Are you talking about this ipv8 proposal? From what I know this was a false submission

https://www.ietf.org/archive/id/draft-thain-ipv8-00.html

The video where I first learnt it: https://www.youtube.com/watch?v=7YPnh6dlyQQ

[–] HexReplyBot@hexbear.net 1 points 13 hours ago

I found a YouTube link in your comment. Here are links to the same video on alternative frontends that protect your privacy:

[–] queermunist@lemmy.ml 12 points 23 hours ago* (last edited 23 hours ago)

They'll possibly find out when they search phones and computers of suspects while looking for other evidence.

[–] DragonBallZinn@hexbear.net 19 points 1 day ago

frothingfash: “That’ll show those PERVERTS for daring to not share more data with porky! Nothing to hide nothing to fear….now repeat after me. I love freedom!”

[–] peeonyou@hexbear.net 49 points 1 day ago (2 children)

they're actively trying to destroy the only means of dissent that anyone has left

[–] invalidusernamelol@hexbear.net 46 points 1 day ago (3 children)

Well, the only non-revolutionary means of dissent.

[–] peeonyou@hexbear.net 30 points 1 day ago

yikes, yeah good correction

[–] tamagotchicowboy@hexbear.net 7 points 1 day ago

No such thing, there's always a bypass

[–] Le_Wokisme@hexbear.net 41 points 1 day ago (1 children)

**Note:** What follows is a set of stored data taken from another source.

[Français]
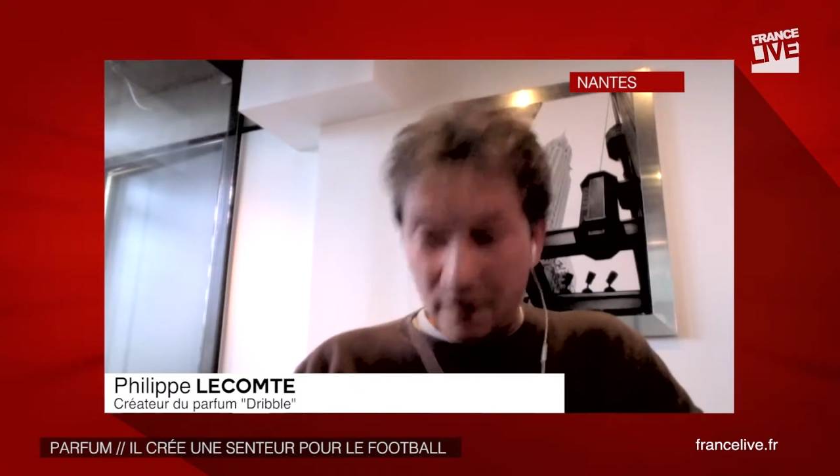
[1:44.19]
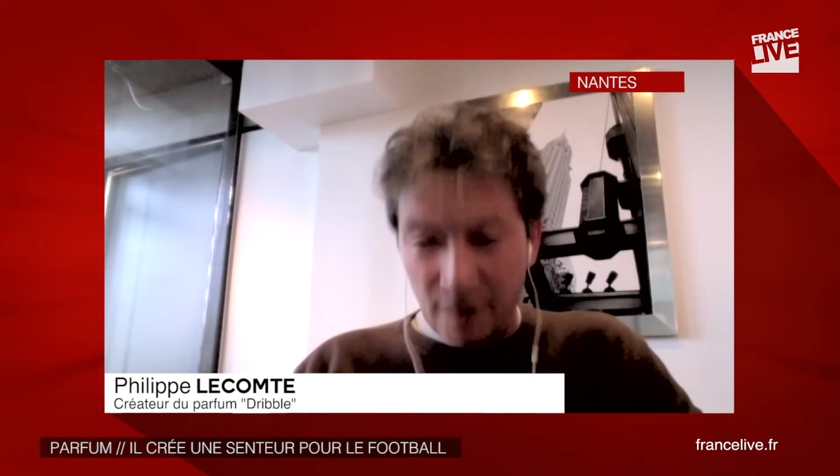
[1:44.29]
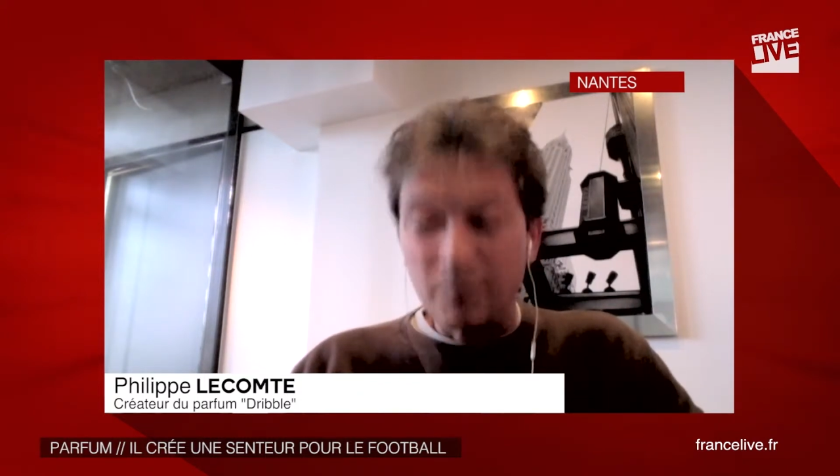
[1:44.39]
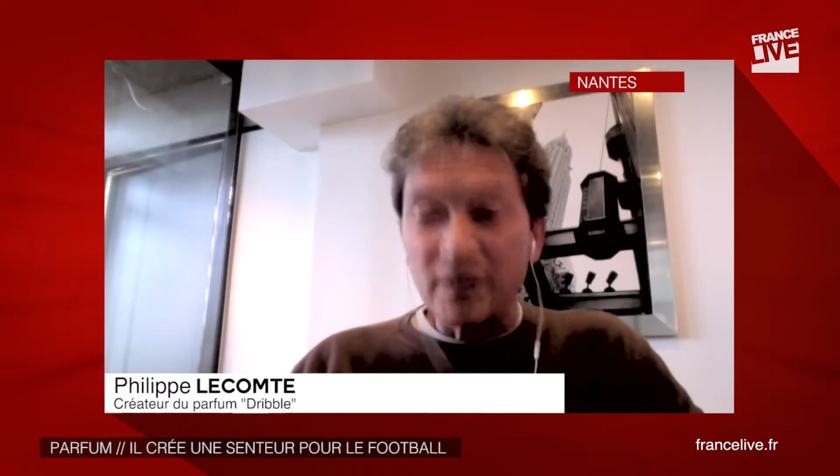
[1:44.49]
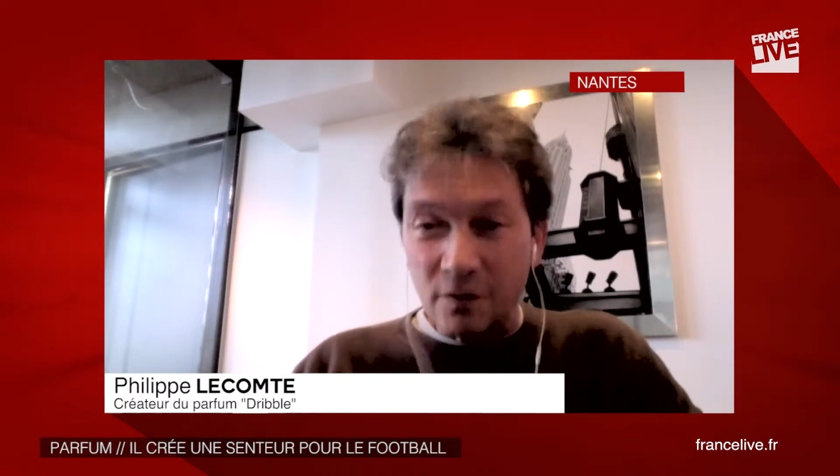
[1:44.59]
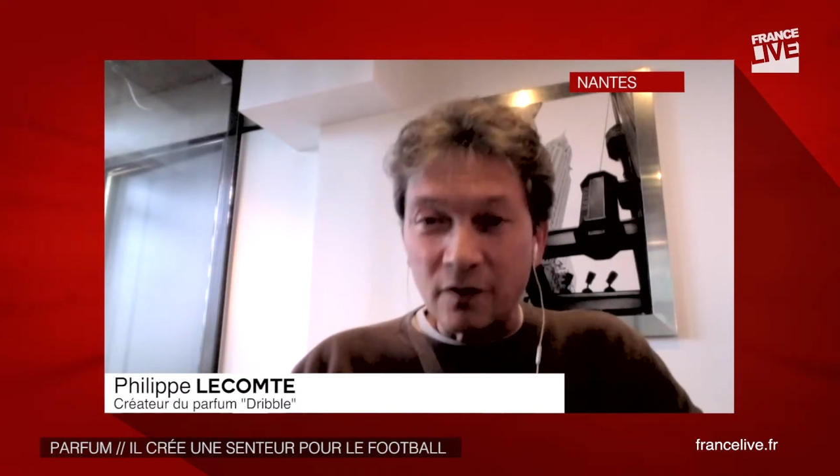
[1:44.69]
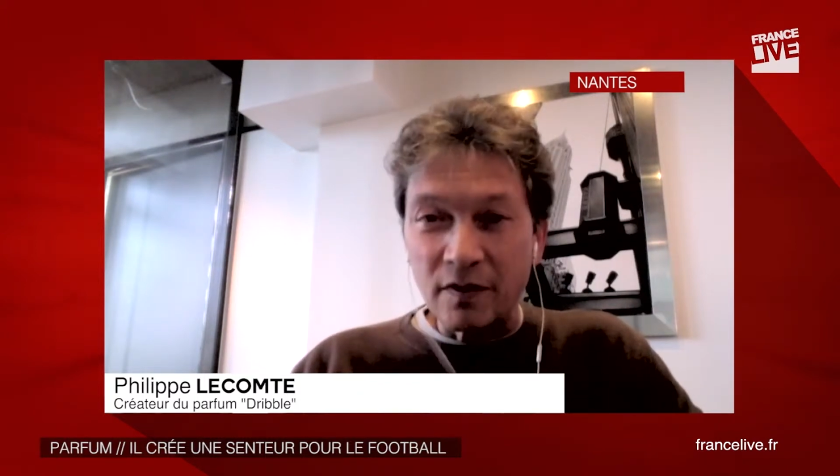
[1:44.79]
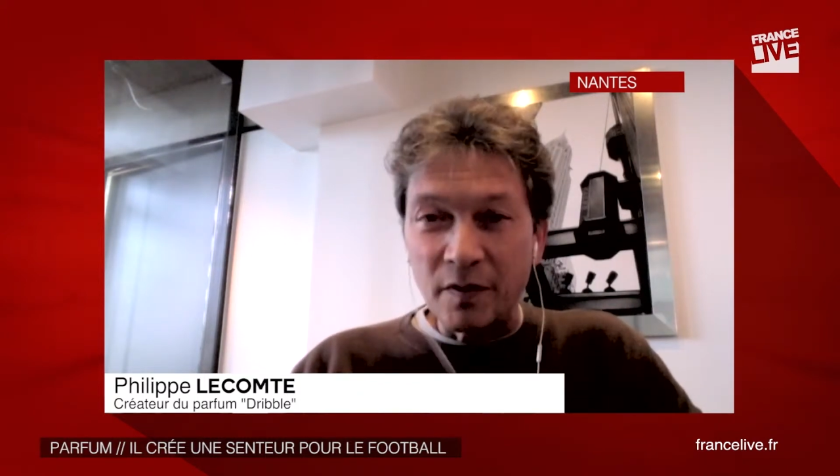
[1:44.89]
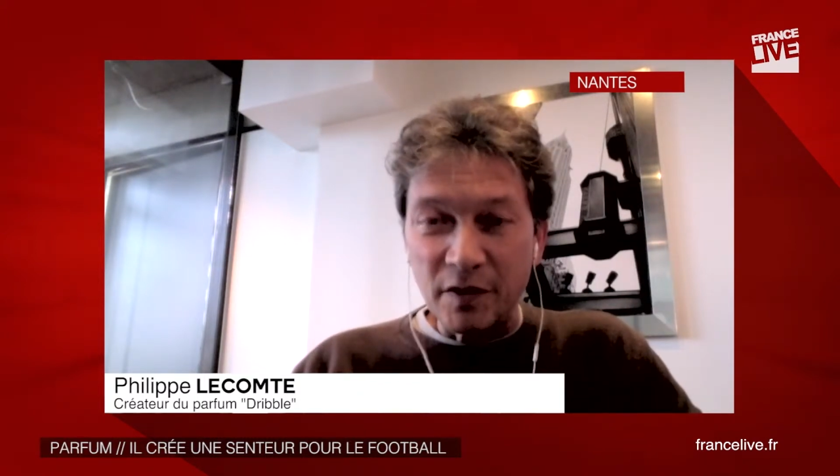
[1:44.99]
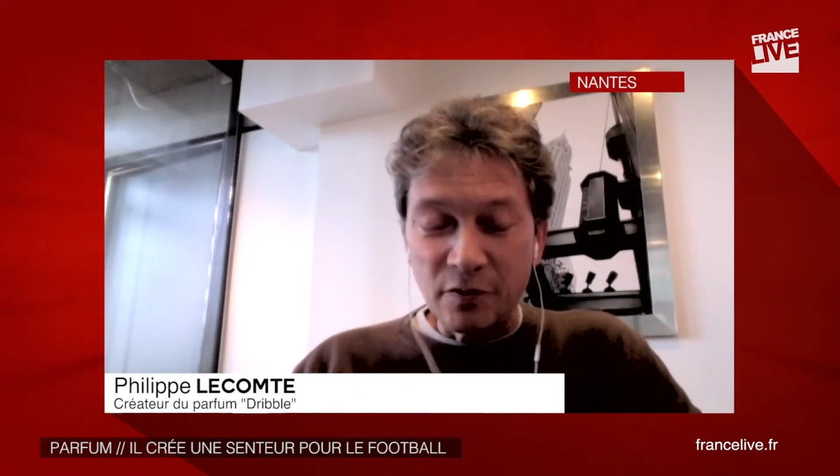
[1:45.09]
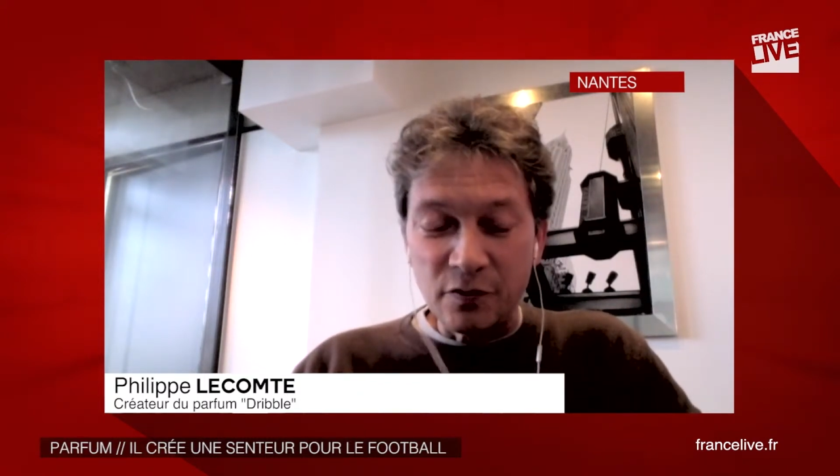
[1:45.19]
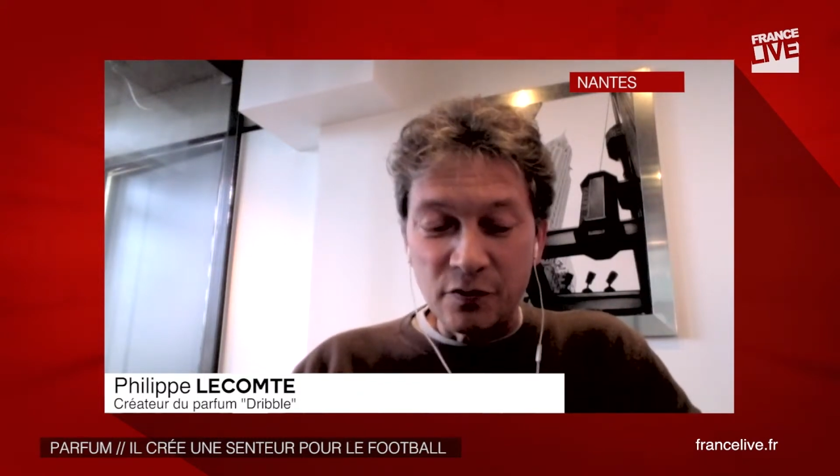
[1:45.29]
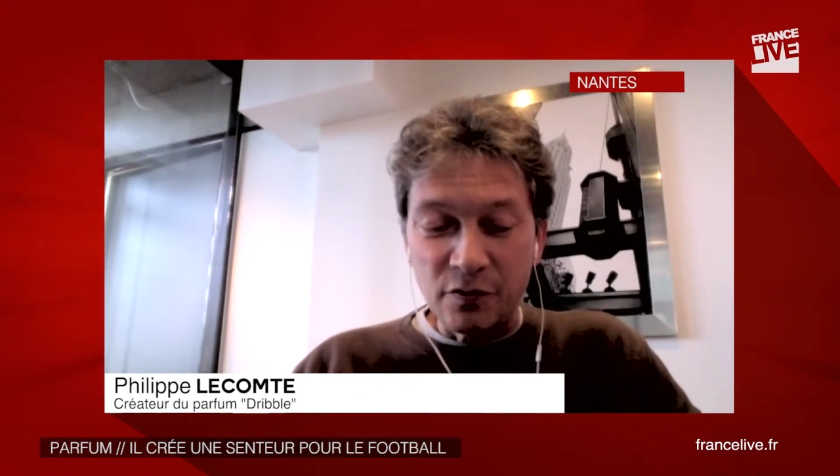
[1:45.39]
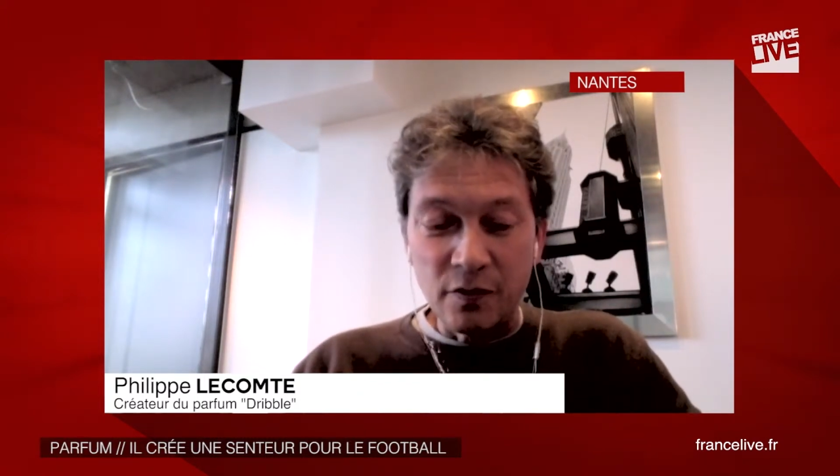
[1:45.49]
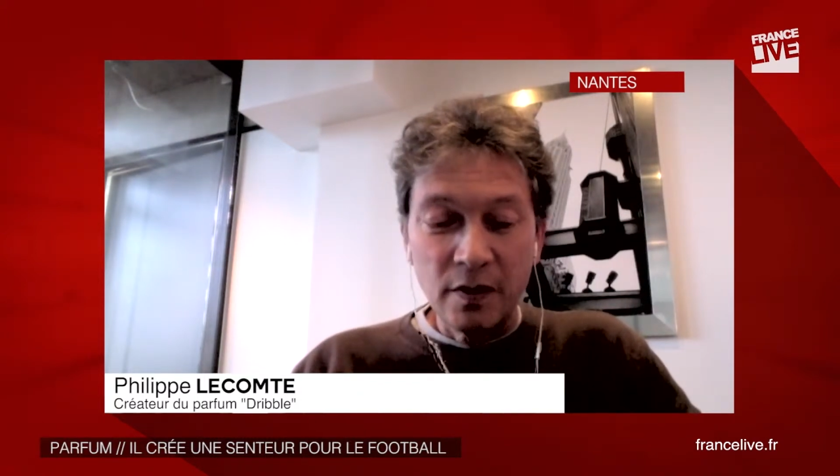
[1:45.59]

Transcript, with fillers: qui plaise en Amérique du Sud.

the US government didn't kill enough mormons

somebody else would do this a little later and for less scapegoatable reasons, but yeah the cult should've been eradicated.

[–] JoeByeThen@hexbear.net 36 points 1 day ago (2 children)

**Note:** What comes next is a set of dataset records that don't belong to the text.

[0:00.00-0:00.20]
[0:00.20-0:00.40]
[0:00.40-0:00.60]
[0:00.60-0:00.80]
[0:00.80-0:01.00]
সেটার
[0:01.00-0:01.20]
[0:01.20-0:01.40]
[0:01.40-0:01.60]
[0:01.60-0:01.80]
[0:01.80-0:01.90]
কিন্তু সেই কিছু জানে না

Learn to hack, learn to quadcopter/drone.

[–] 9to5@hexbear.net 30 points 1 day ago (1 children)

learn to enrich weapons grade uranium.

[–] Maeve@kbin.earth 8 points 1 day ago

This right here

[–] Homer_Simpson@hexbear.net 8 points 1 day ago (1 children)

But all the flight computers are made in China and out of stock!

[–] JoeByeThen@hexbear.net 9 points 1 day ago

I feel ya. But also, buy shit used, yo! less paperwork. And, we're entering a point where we need to learn to make do with less. Reuse shit. learn to use all those arduinos and esp32s/8266s laying around.